La comandante Quinn fece qualcosa che Ethan non vide sulla serratura a combinazione, e il portello si aprì scivolando di lato. Prese la barella per i manici e la spinse dentro. Dal corridoio che avevano appena lasciato giunsero delle voci e delle risate. Lei si affrettò a chiudere, e per qualche momento rimasero nel buio più completo.
— Ah, eccola qui — mormorò la femmina, facendo scattare l’interruttore di una torcia elettrica. — Nessuno ci ha visto. La Dea Bendata mi vuole ancora bene. Questo sarebbe un brutto momento per cominciare a fare a meno dei suoi favori.
Ethan sbatté le palpebre e si girò a guardare l’ambiente in cui erano entrati. Una specie di lunga piscina rettangolare, vuota, occupava il centro di una vasta area piena di colonne, statue di marmo alcune delle quali prive della testa o di un braccio, mosaici ed archi elaborati.

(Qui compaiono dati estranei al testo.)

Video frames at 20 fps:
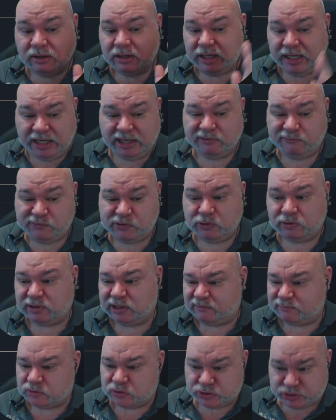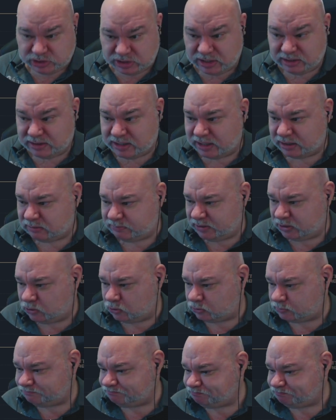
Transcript: in a few levels, and that'll be good.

— Questa dovrebbe essere la copia esatta di una famosa residenza della Terra — spiegò la comandante Quinn. — Il palazzo Elhamburger o qualcosa del genere. Un ricco armatore della stazione aveva speso un sacco di soldi per farlo costruire (e in effetti è finito) quando i suoi soci hanno improvvisamente cominciato a litigare. Il processo è in corso ormai da quattro mesi, e questa e altre proprietà sono per il momento sotto sequestro. Puoi restare qui a vegliare la salma del nostro amico fino al mio ritorno — disse, tamburellando con le dita sul contenitore.
Ethan si disse che per completare quella sgradevole giornata non gli mancava che una veglia funebre, e per di più in un luogo sconosciuto dove avrebbe continuato ad essere alla mercè di gente sconosciuta. Ma la femmina aveva fatto abbassare la barella al suolo e stava tirando fuori dei larghi cuscini di spugna da una malridotta scatola da imballaggio. — Niente coperte, purtroppo — borbottò. — Io ho la mia blusa imbottita. Ma tu puoi usare questi per coprirti; penso che ti terranno abbastanza caldo.

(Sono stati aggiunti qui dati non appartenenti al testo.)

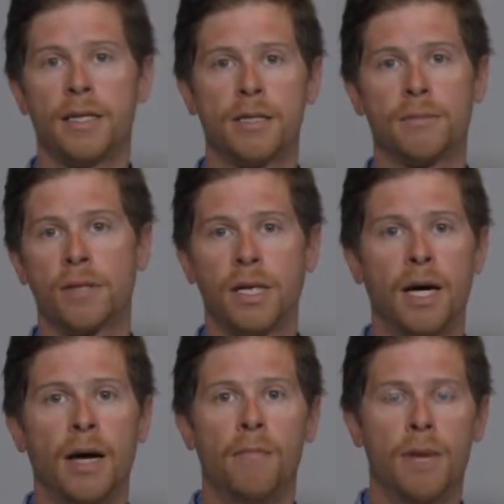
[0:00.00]
and simply
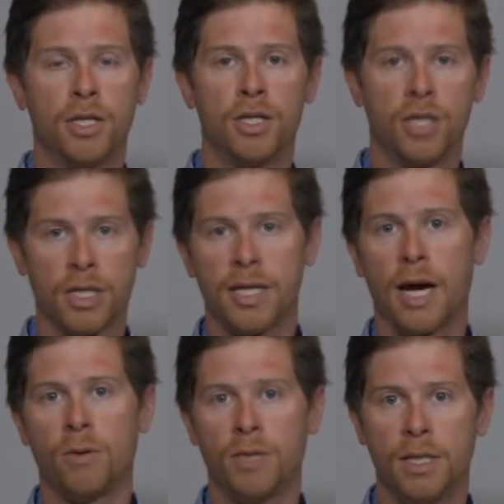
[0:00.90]
measure just
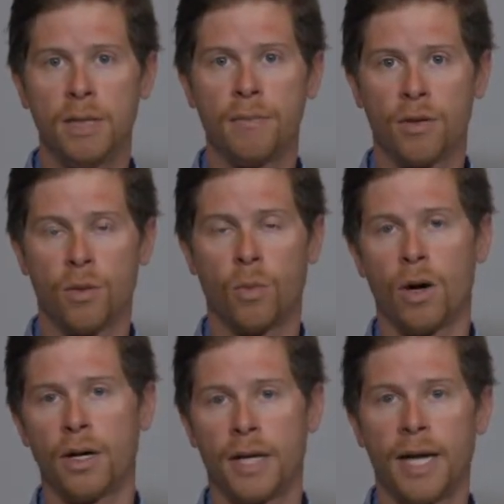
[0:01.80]
how deep the
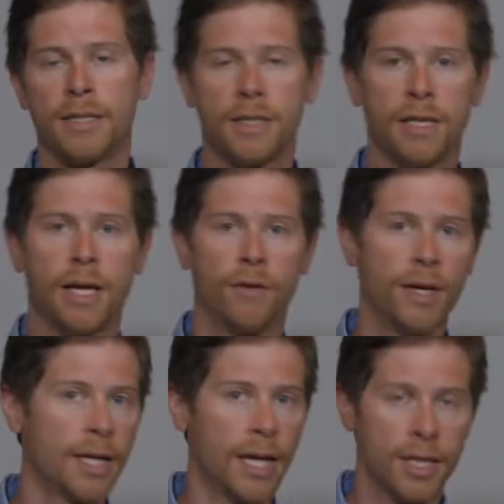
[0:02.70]
water gets in that
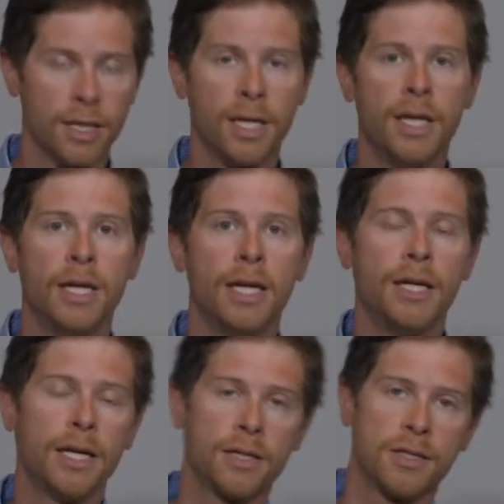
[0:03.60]
rain gauge. In
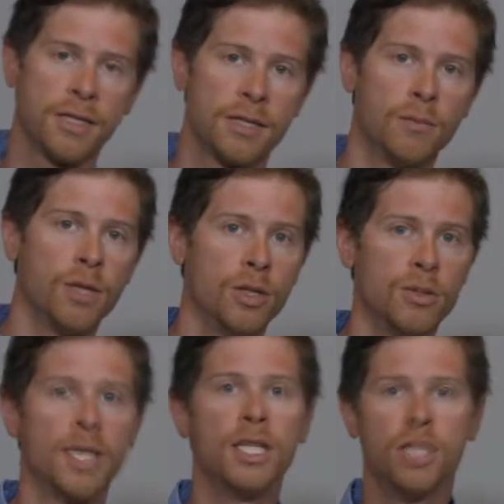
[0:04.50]
the English system, we
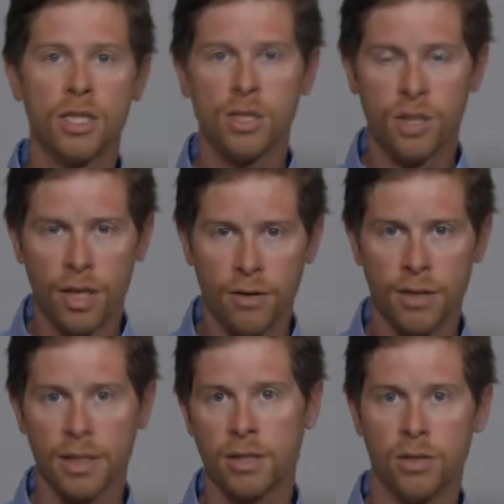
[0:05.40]
use inches
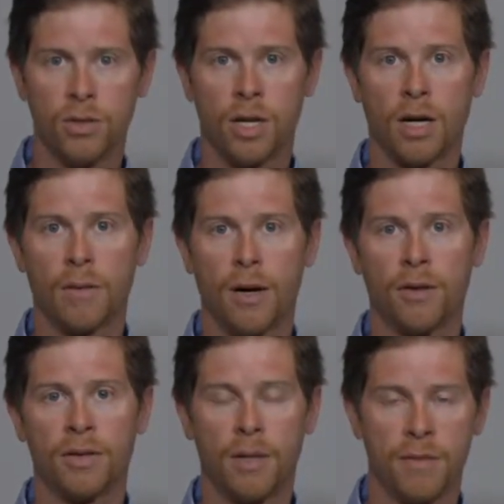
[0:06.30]
generally to talk
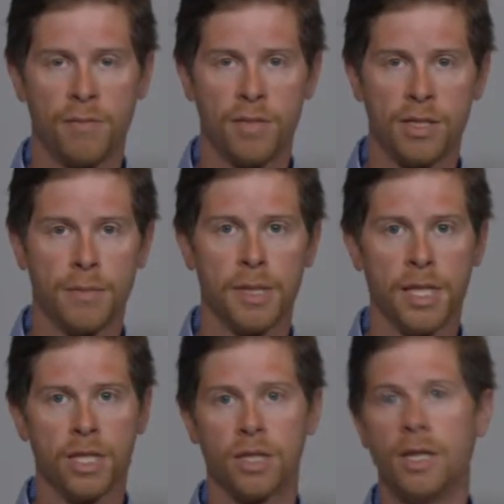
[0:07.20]
about depth of
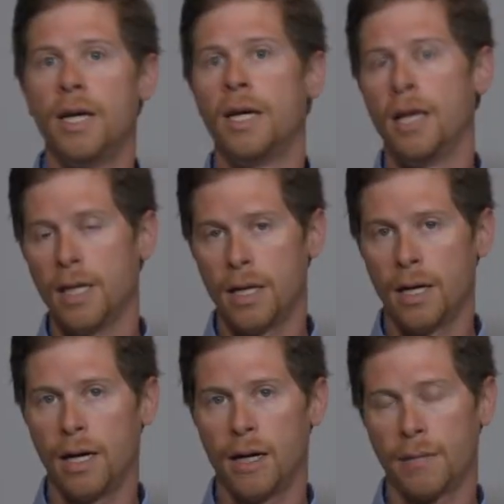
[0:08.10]
precipitation. In
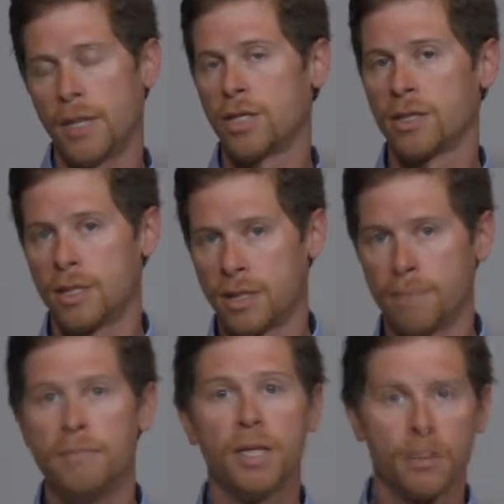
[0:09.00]
the metric
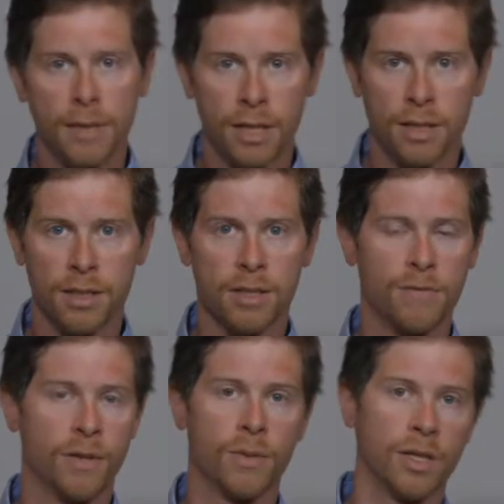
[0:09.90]
system, millimeters is
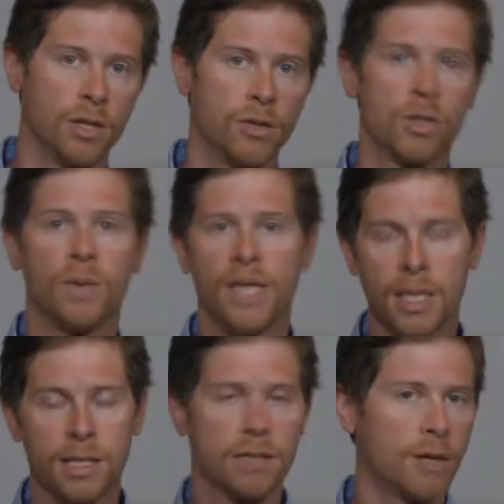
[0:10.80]
frequently used, so an
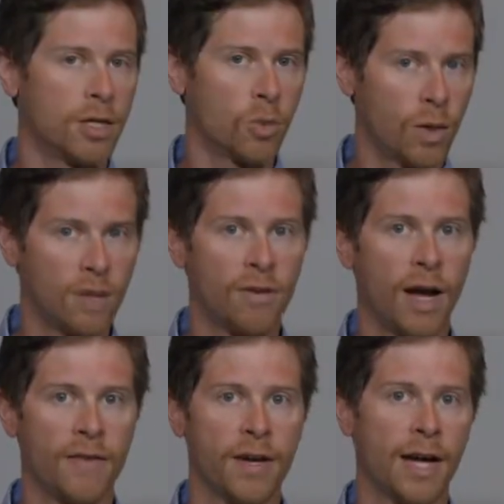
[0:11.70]
inch is about
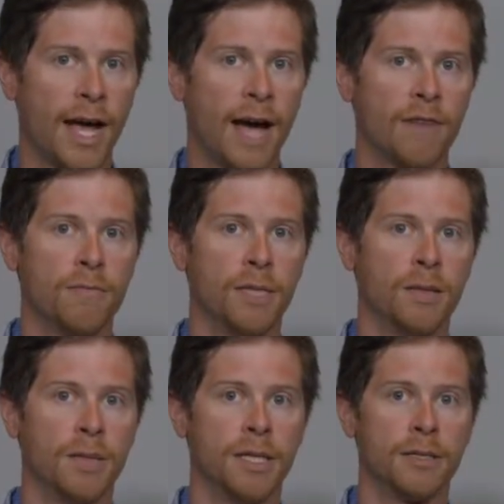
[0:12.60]
25.5
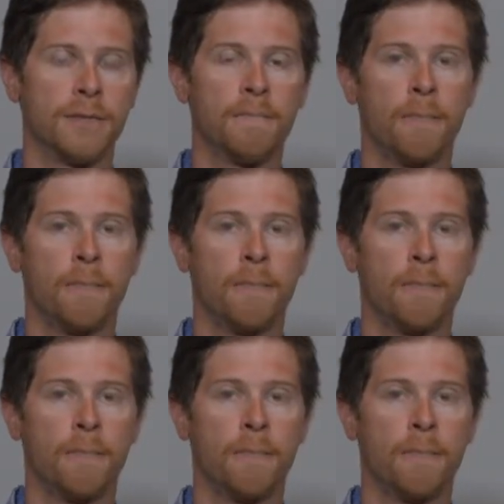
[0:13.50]
millimeters.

Distendersi su quella roba fu come sprofondare in una nuvola. — Coprirmi — mormorò Ethan, — stare al caldo…
Lei si frugò in una tasca della blusa. — Devo avere una… ah. — Tirò fuori una confezione sigillata e la aprì. — Questa è cioccolata alla menta, con le noccioline. Ti farà bene.
Ethan la divorò in pochi bocconi e si ritrovò più affamato di prima.
— Ah, un’altra cosa. Non puoi usare il cesso, qui. Il passaggio di rifiuti sarebbe registrato dal computer del servizio fognature, e qualche solerte funzionario potrebbe informarne il tribunale. So che sembra orribile, ma… se hai una necessità, falla dentro il contenitore. — Si strinse nelle spalle. — Non si può dire che Okita non lo meriti, tutto sommato.
— Preferirei morire — farfugliò Ethan, frugandosi in bocca con un dito per togliersi un frammento di nocciolina rimasto incastrato fra i denti. — Uh… lei pensa di stare via molto tempo?
— Non più di un’ora, per adesso. Almeno, spero che un’ora mi basti. Tu faresti meglio a dormire un po’.
Ethan riaprì gli occhi con uno sforzo. — Grazie del consiglio.
— E ora… — La femmina si sfregò le mani, annuendo fra sé. — Diamo inizio alla fase due della ricerca di L-X-10 Terran-C.
— Che cosa?
— Questo era il nome in codice del progetto di cui faceva parte il colonnello Millisor. Terran-C, più in breve. Forse una parte della cosa a cui stavano lavorando aveva avuto origine sulla Terra.
— Ma Terrence Cee è un uomo — disse Ethan. — Quei due non hanno fatto altro che continuare a chiedermi se è stato qui che io l’ho incontrato.
Lei rimase immobile per qualche momento. — Ah… sul serio? Strano. Veramente strano. Questa notizia è del tutto nuova per me. — I suoi occhi brillavano come specchi. Pochi istanti dopo era già uscita.